Les théoriciens du mouvement des cités-jardins, notamment Henri Sellier et Georges Benoît-Lévy, s'inspirent des réalisations anglaises et créent un modèle de banlieue-jardin semi rural, pour compenser la prolifération anarchique des lotissements. Entre les deux guerres, l'Office public d'Habitations à Bon marché du département de la Seine lance de nombreuses opérations en banlieue, au gré des opportunités foncières : Les Lilas, Bagnolet, Champigny, Le Pré-Saint-Gervais, Arcueil, Cachan, Drancy, Dugny, Stains, Nanterre, Gennevilliers, Suresnes, La Muette, Le Plessis-Robinson, Châtenay-Malabry.

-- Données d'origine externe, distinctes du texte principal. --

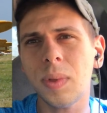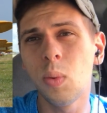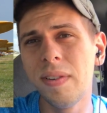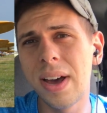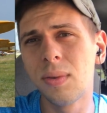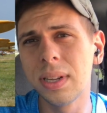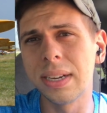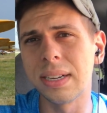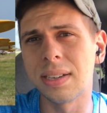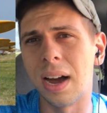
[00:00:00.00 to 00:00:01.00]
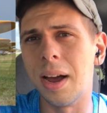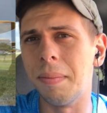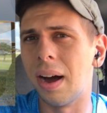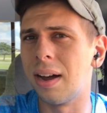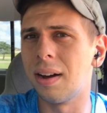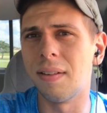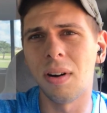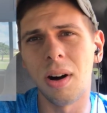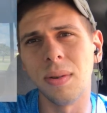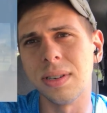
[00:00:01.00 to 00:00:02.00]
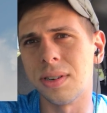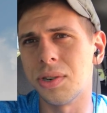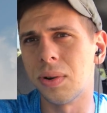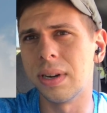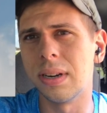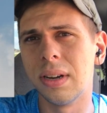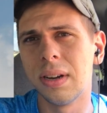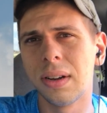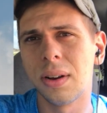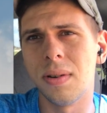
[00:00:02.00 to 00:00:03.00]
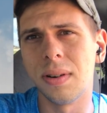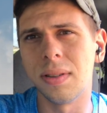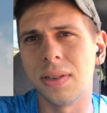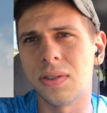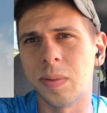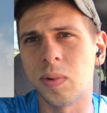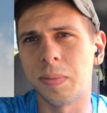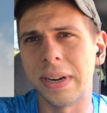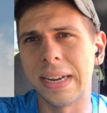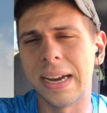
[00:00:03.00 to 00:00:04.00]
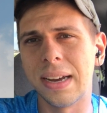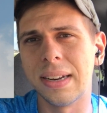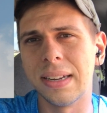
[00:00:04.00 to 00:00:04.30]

we've had a really good time. I've always enjoyed going on these trips with my dad.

Les maisons avec jardins individuels y côtoient les petits immeubles et jardins collectifs. Chaque cité possède une composition propre dans laquelle se mêlent éléments architecturaux et végétaux. Les logements s'adressent à des gens de condition modeste. Les architectes multiplient les références au milieu rural : arches, pignon, toits pentus... et diversifient les matériaux pour éviter toute impression de monotonie.